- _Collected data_
• • • • •
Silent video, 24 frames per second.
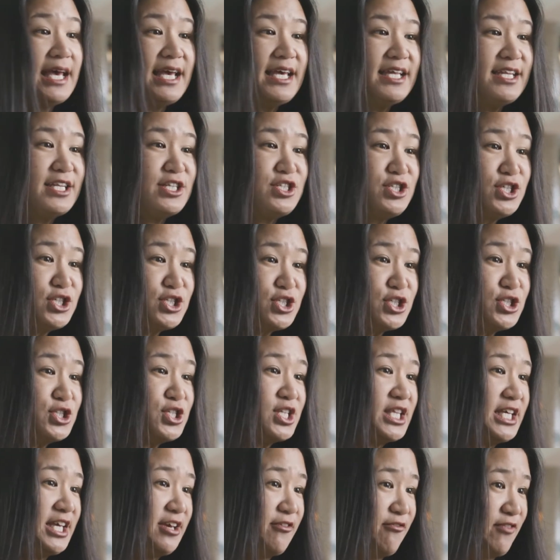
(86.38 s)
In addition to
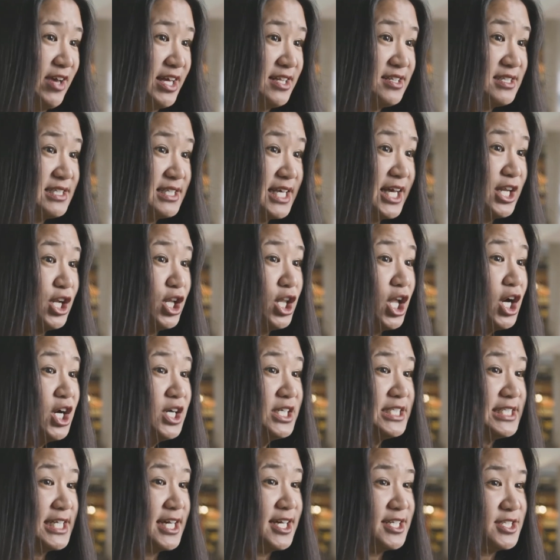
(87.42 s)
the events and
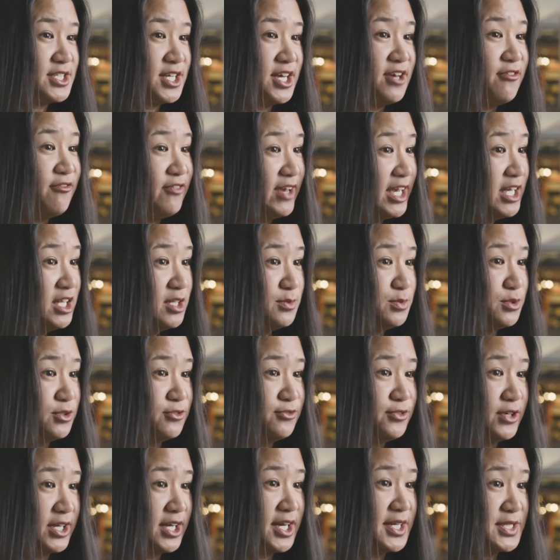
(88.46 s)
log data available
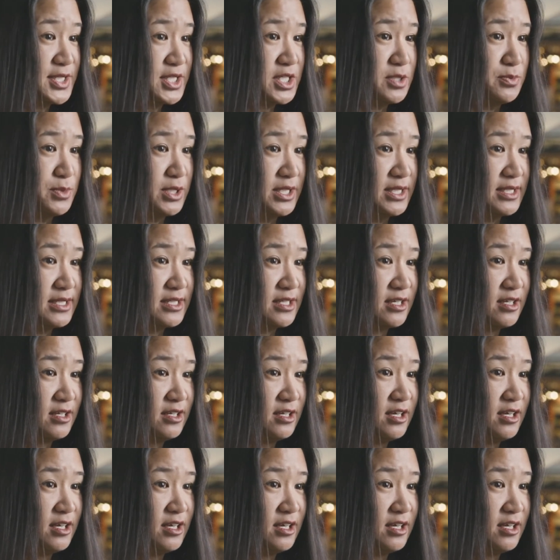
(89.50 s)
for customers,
• • • • •
- _Work task_
Restate the data word for word, minus any images.

- _Reply to the task_
Silent video, 24 frames per second.
(86.38 s)
In addition to
(87.42 s)
the events and
(88.46 s)
log data available
(89.50 s)
for customers,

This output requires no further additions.